▸ **Exercise input**:
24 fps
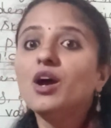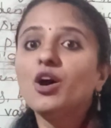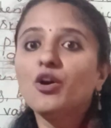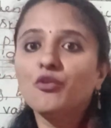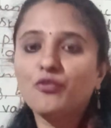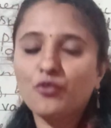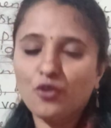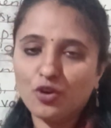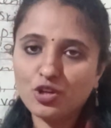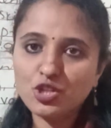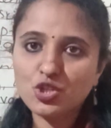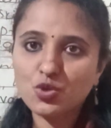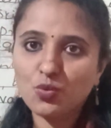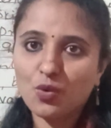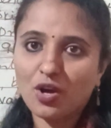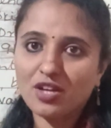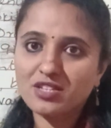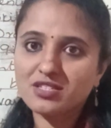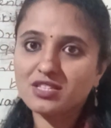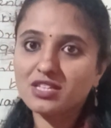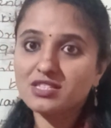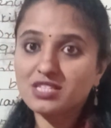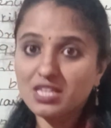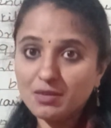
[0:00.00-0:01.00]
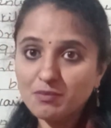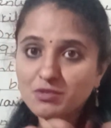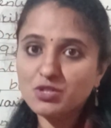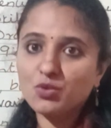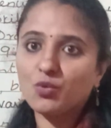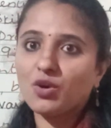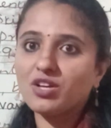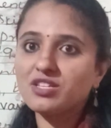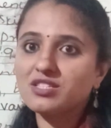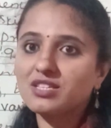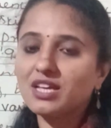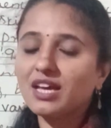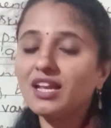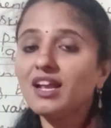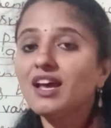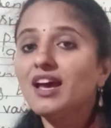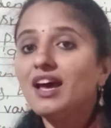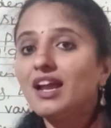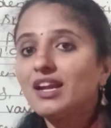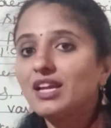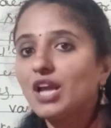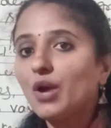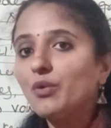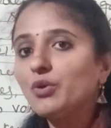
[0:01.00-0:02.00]
phones was there, sims was there.
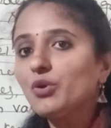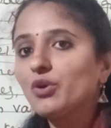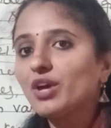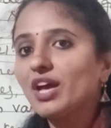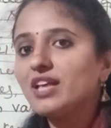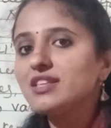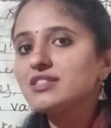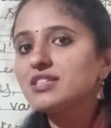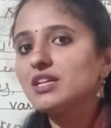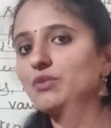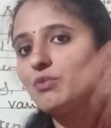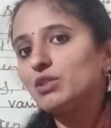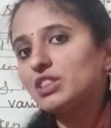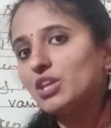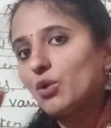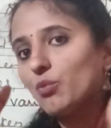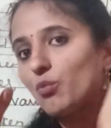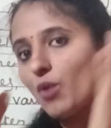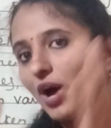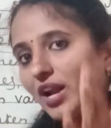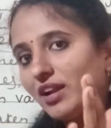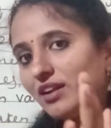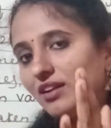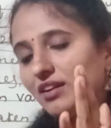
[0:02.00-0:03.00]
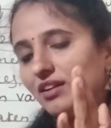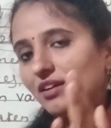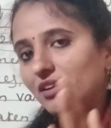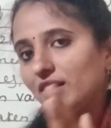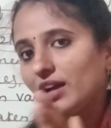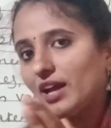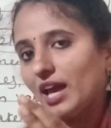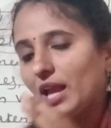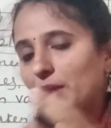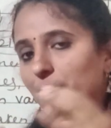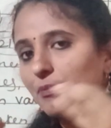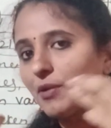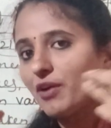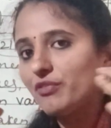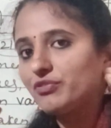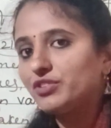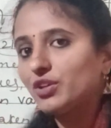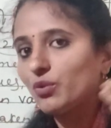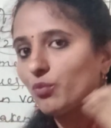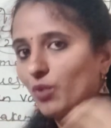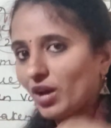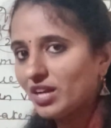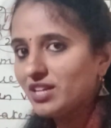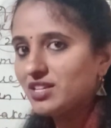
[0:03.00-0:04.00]
Now you can see with the one help of the
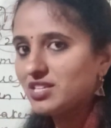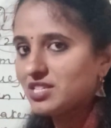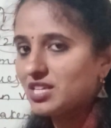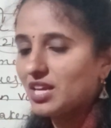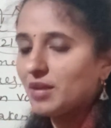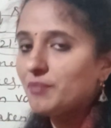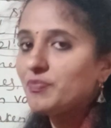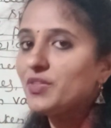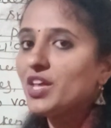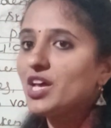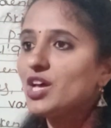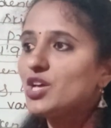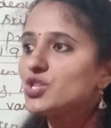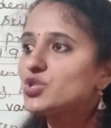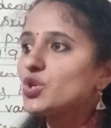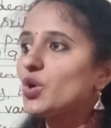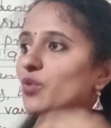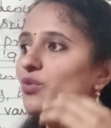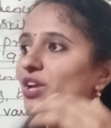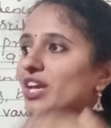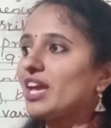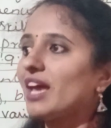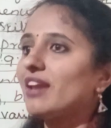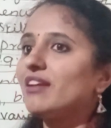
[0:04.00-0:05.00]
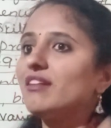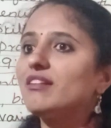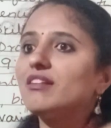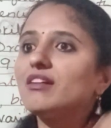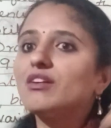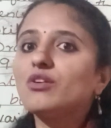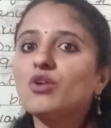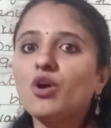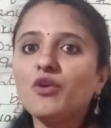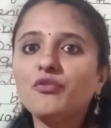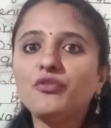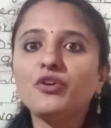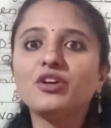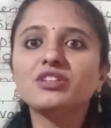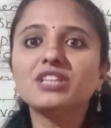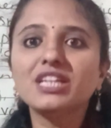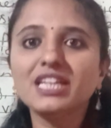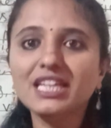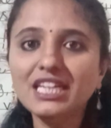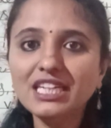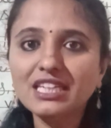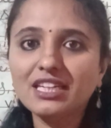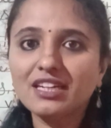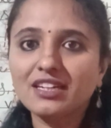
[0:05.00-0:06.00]
one sim, so we can go for the
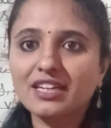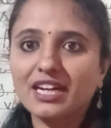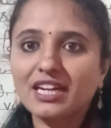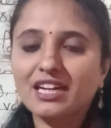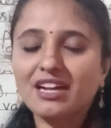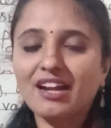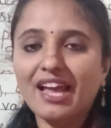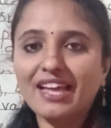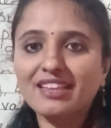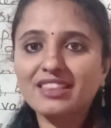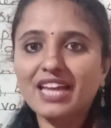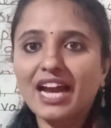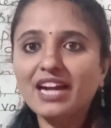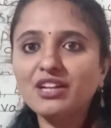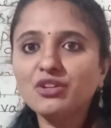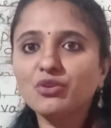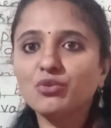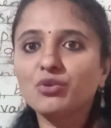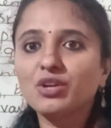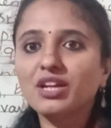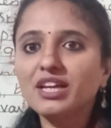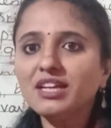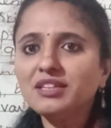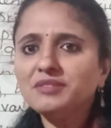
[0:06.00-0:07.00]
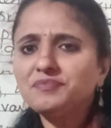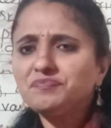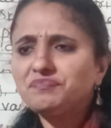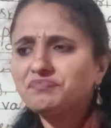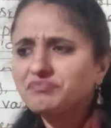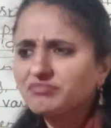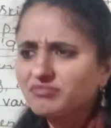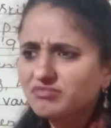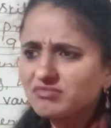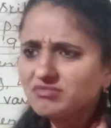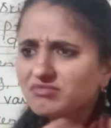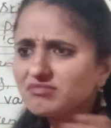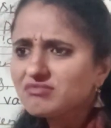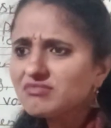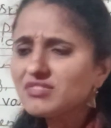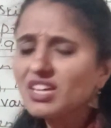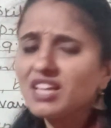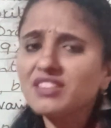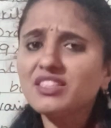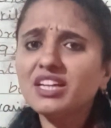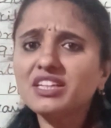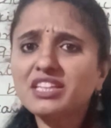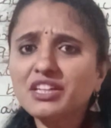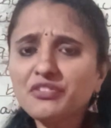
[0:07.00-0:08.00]
internet. Like that only,
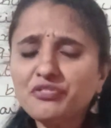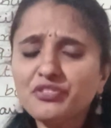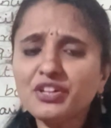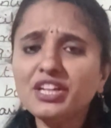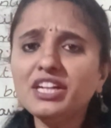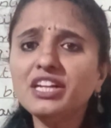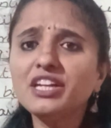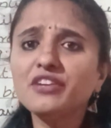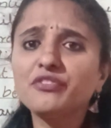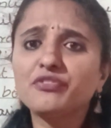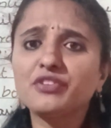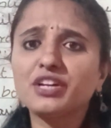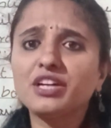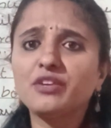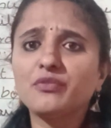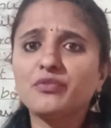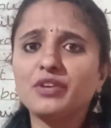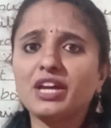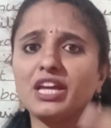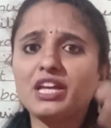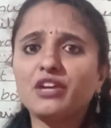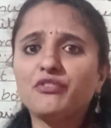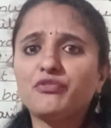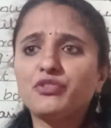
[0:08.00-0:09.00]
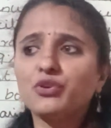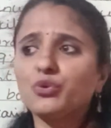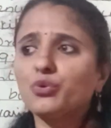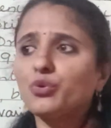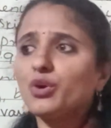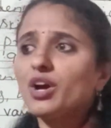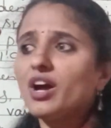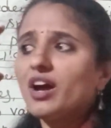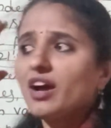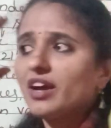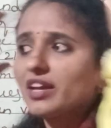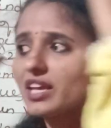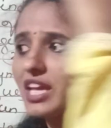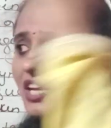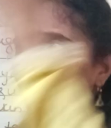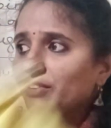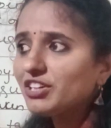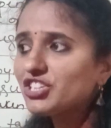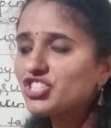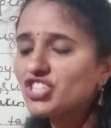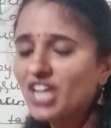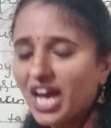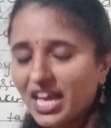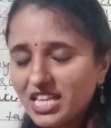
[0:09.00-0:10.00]
the different way, if you give
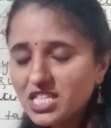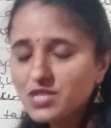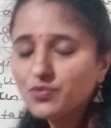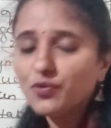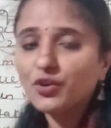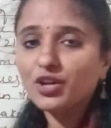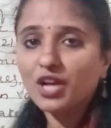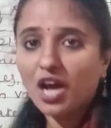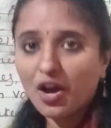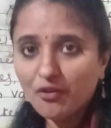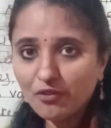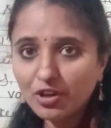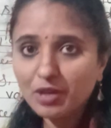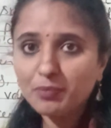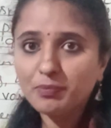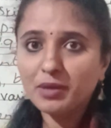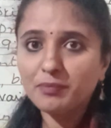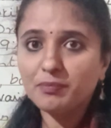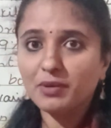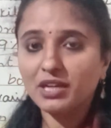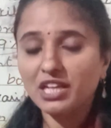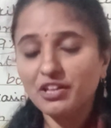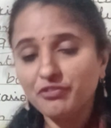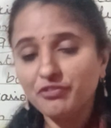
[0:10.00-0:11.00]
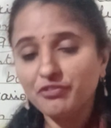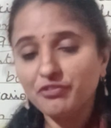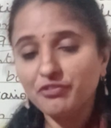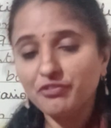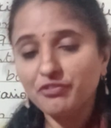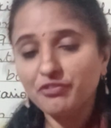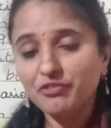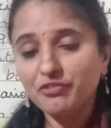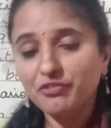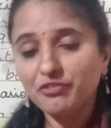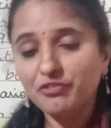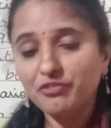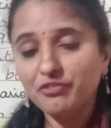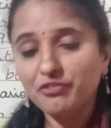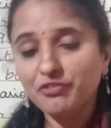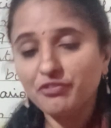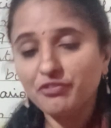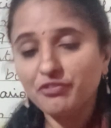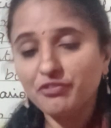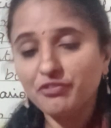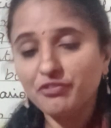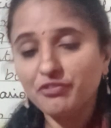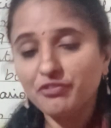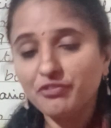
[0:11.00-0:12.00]
a chance for our people, if you train up
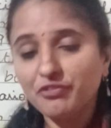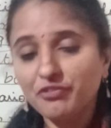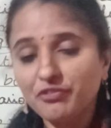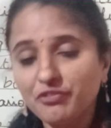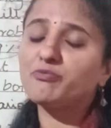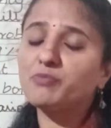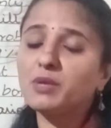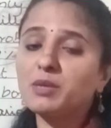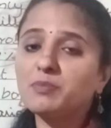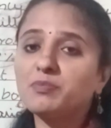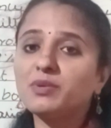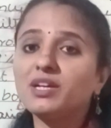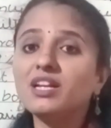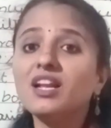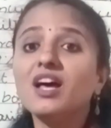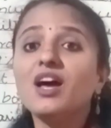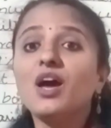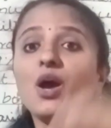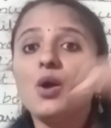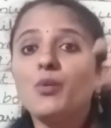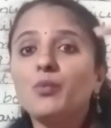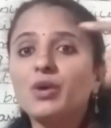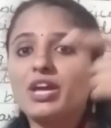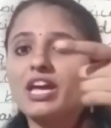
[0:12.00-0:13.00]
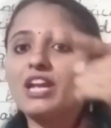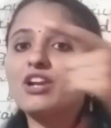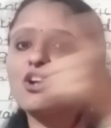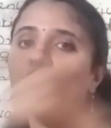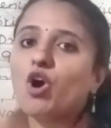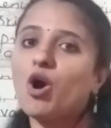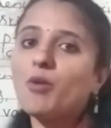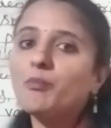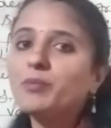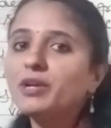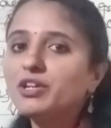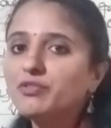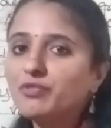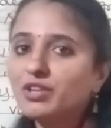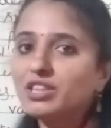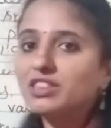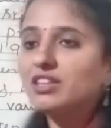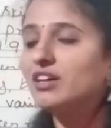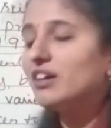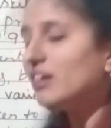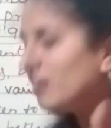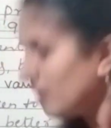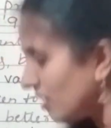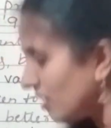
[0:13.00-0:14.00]
our people, we can compete with the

▸ **Exercise objective**:
The records above must be echoed exactly, minus their pictures.

▸ **Answer to the problem**:
24 fps
[0:00.00-0:01.00]
[0:01.00-0:02.00]
phones was there, sims was there.
[0:02.00-0:03.00]
[0:03.00-0:04.00]
Now you can see with the one help of the
[0:04.00-0:05.00]
[0:05.00-0:06.00]
one sim, so we can go for the
[0:06.00-0:07.00]
[0:07.00-0:08.00]
internet. Like that only,
[0:08.00-0:09.00]
[0:09.00-0:10.00]
the different way, if you give
[0:10.00-0:11.00]
[0:11.00-0:12.00]
a chance for our people, if you train up
[0:12.00-0:13.00]
[0:13.00-0:14.00]
our people, we can compete with the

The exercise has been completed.